• Exercise directions: Only the lines below from the one that contains "(1.00 s to 2.00 s)" through the one that contains "Lip reading: We" should appear in your answer, exact and without pictures.
---*---
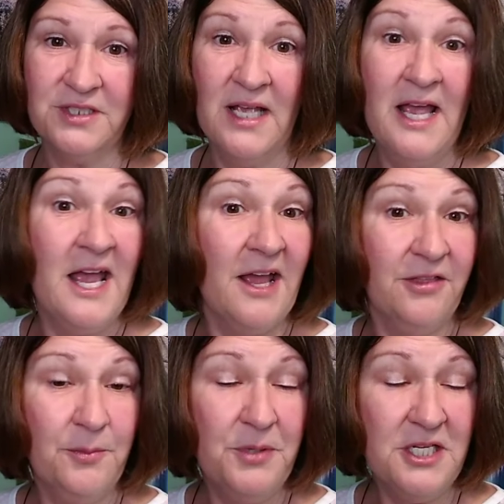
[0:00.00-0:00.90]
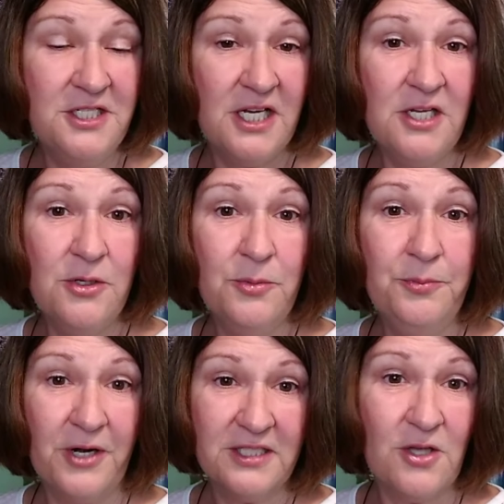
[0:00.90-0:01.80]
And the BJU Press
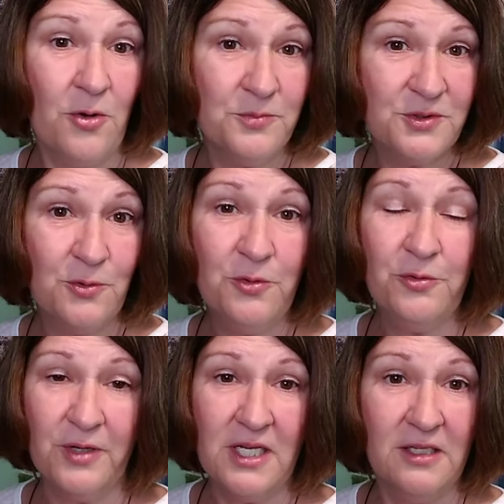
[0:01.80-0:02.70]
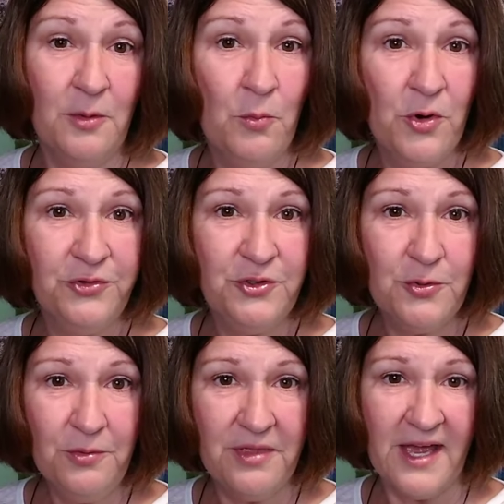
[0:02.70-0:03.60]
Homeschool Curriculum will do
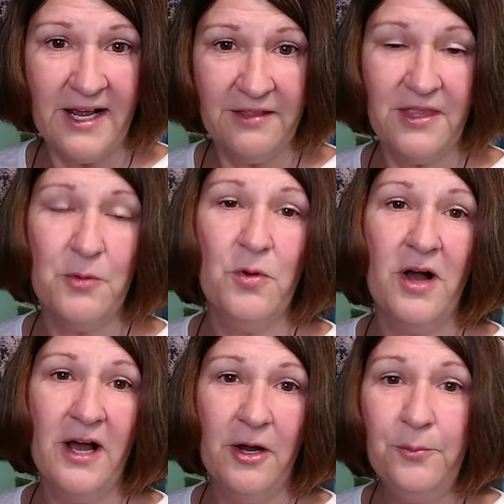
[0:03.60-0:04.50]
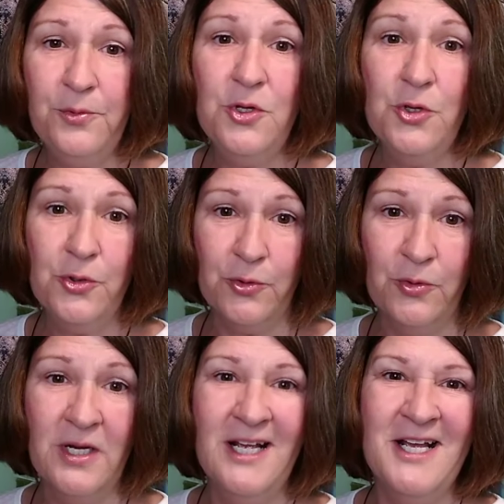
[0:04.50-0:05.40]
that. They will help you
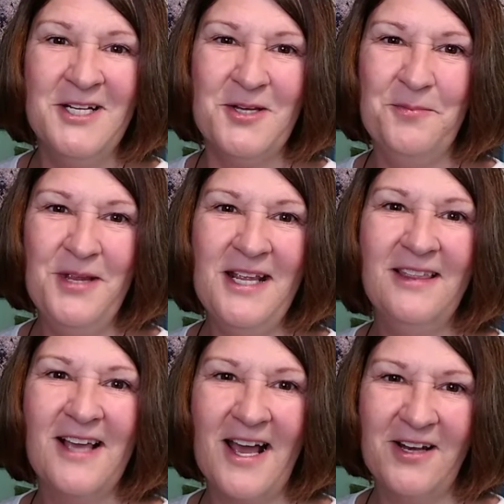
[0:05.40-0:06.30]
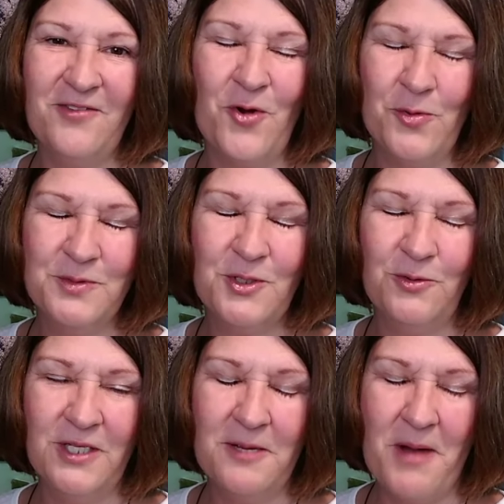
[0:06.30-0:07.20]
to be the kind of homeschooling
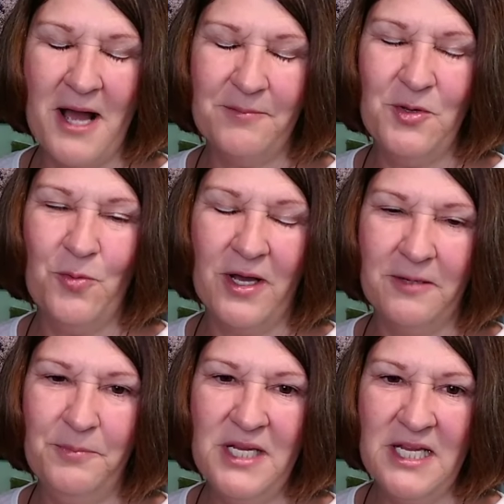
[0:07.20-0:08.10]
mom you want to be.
---*---
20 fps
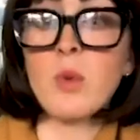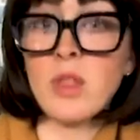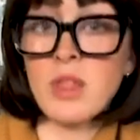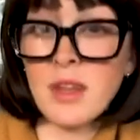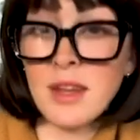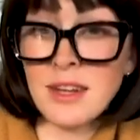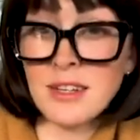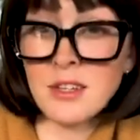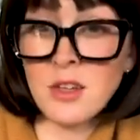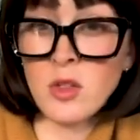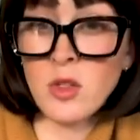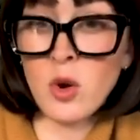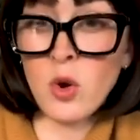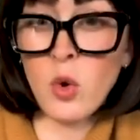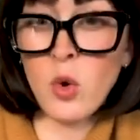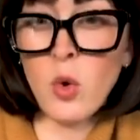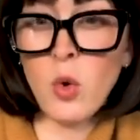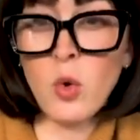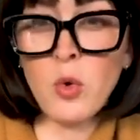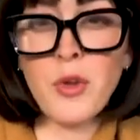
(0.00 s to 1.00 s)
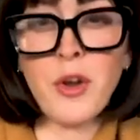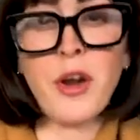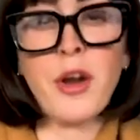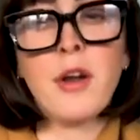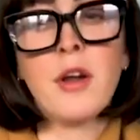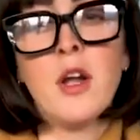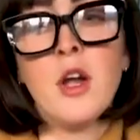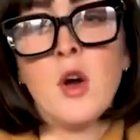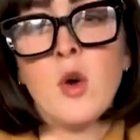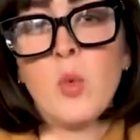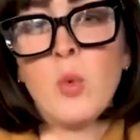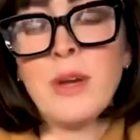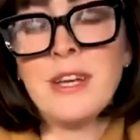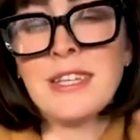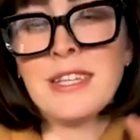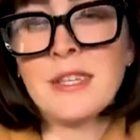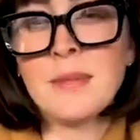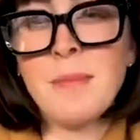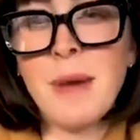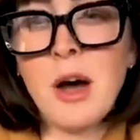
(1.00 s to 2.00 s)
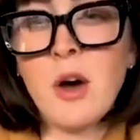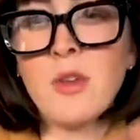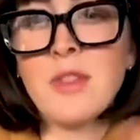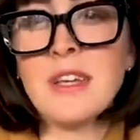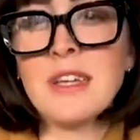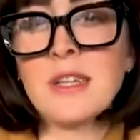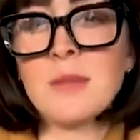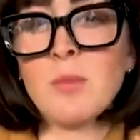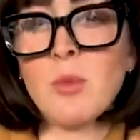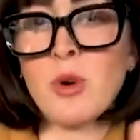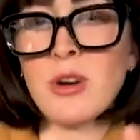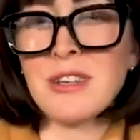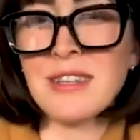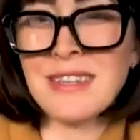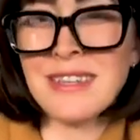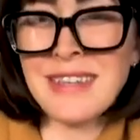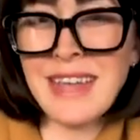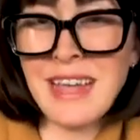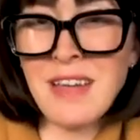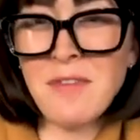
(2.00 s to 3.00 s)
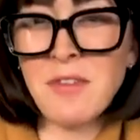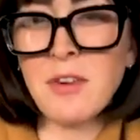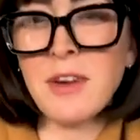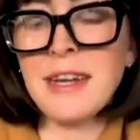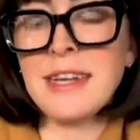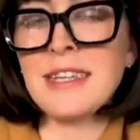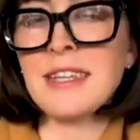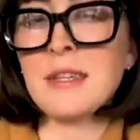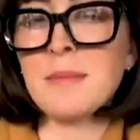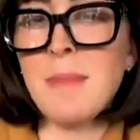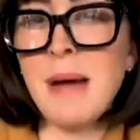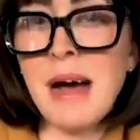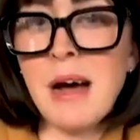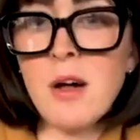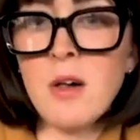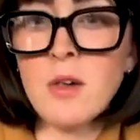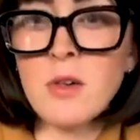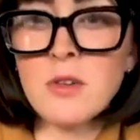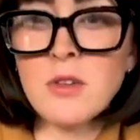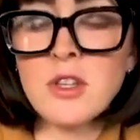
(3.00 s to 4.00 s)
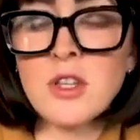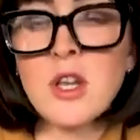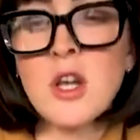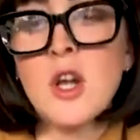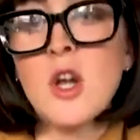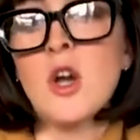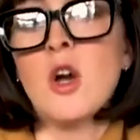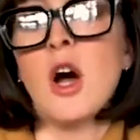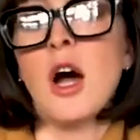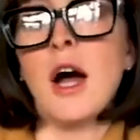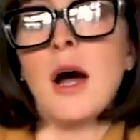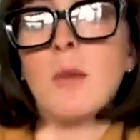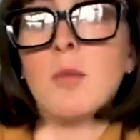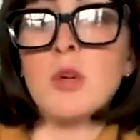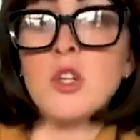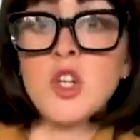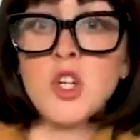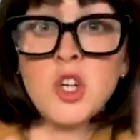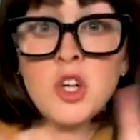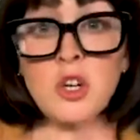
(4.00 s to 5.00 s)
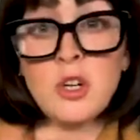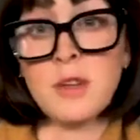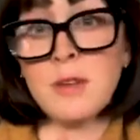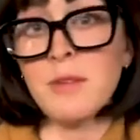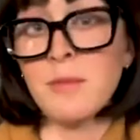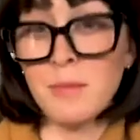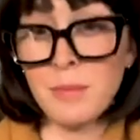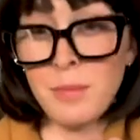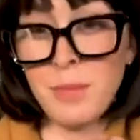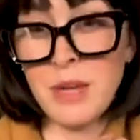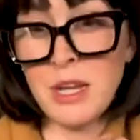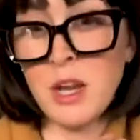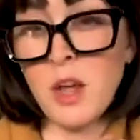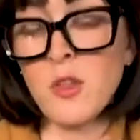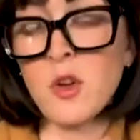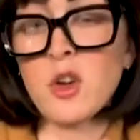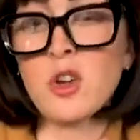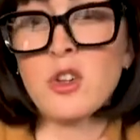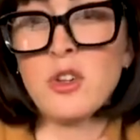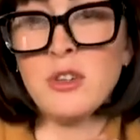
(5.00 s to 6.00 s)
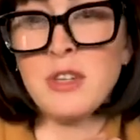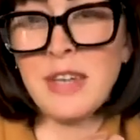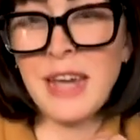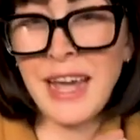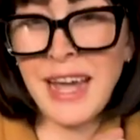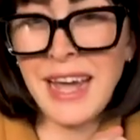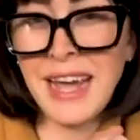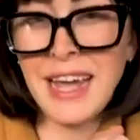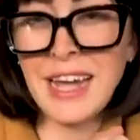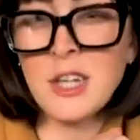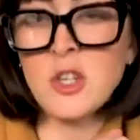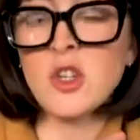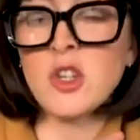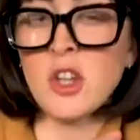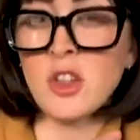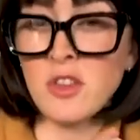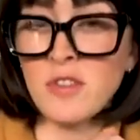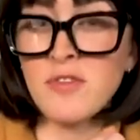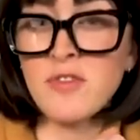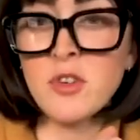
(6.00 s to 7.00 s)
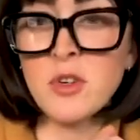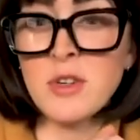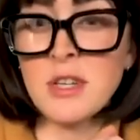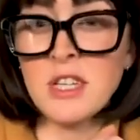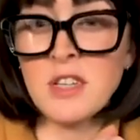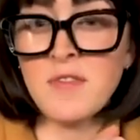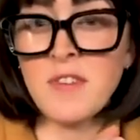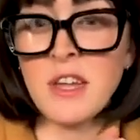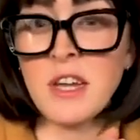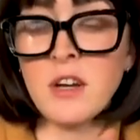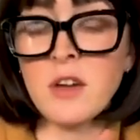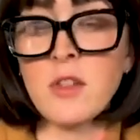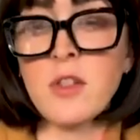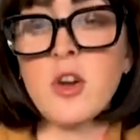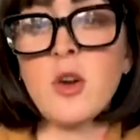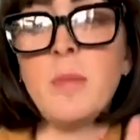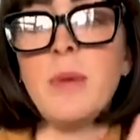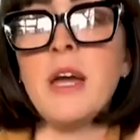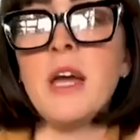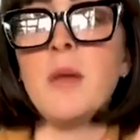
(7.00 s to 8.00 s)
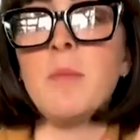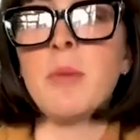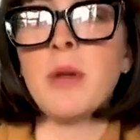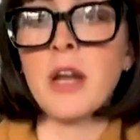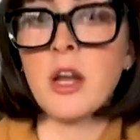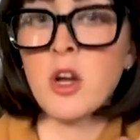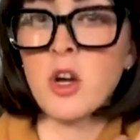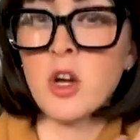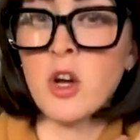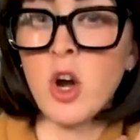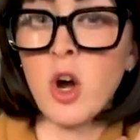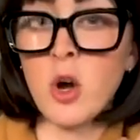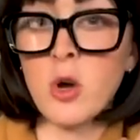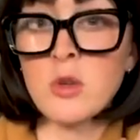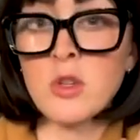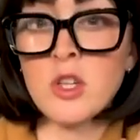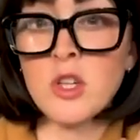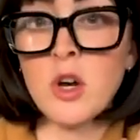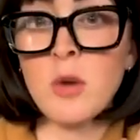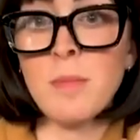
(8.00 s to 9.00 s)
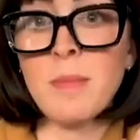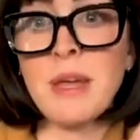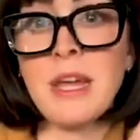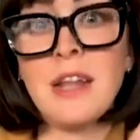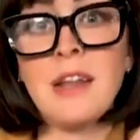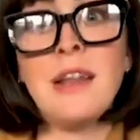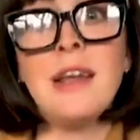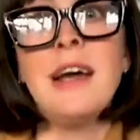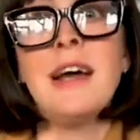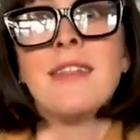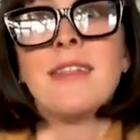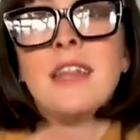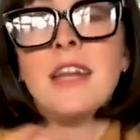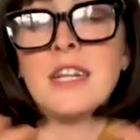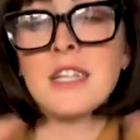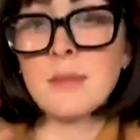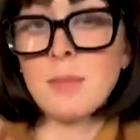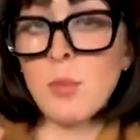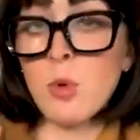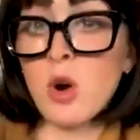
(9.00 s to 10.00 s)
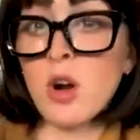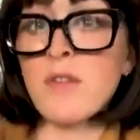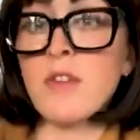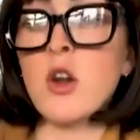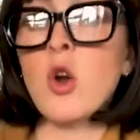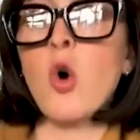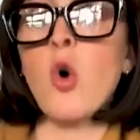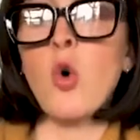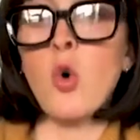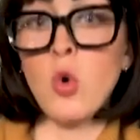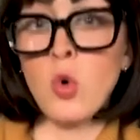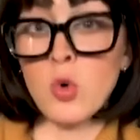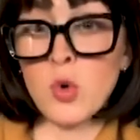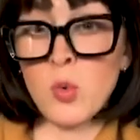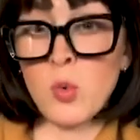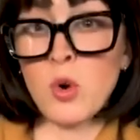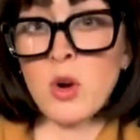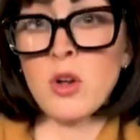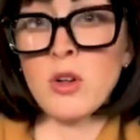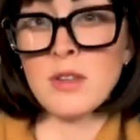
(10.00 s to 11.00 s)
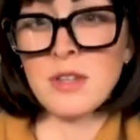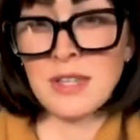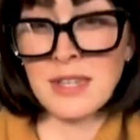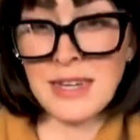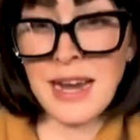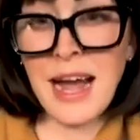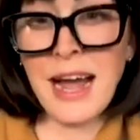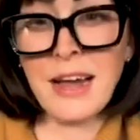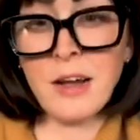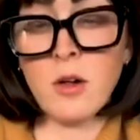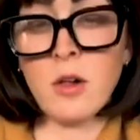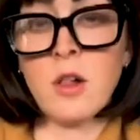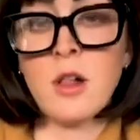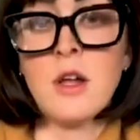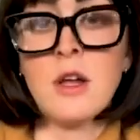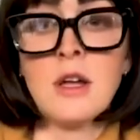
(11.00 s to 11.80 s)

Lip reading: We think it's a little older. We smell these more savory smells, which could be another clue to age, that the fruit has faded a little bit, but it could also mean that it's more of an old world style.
---*---
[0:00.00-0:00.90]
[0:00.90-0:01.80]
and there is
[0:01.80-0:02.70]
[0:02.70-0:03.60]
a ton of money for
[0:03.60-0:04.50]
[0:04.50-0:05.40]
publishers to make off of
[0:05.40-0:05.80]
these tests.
---*---
• Answer:
(1.00 s to 2.00 s)
(2.00 s to 3.00 s)
(3.00 s to 4.00 s)
(4.00 s to 5.00 s)
(5.00 s to 6.00 s)
(6.00 s to 7.00 s)
(7.00 s to 8.00 s)
(8.00 s to 9.00 s)
(9.00 s to 10.00 s)
(10.00 s to 11.00 s)
(11.00 s to 11.80 s)

Lip reading: We think it's a little older. We smell these more savory smells, which could be another clue to age, that the fruit has faded a little bit, but it could also mean that it's more of an old world style.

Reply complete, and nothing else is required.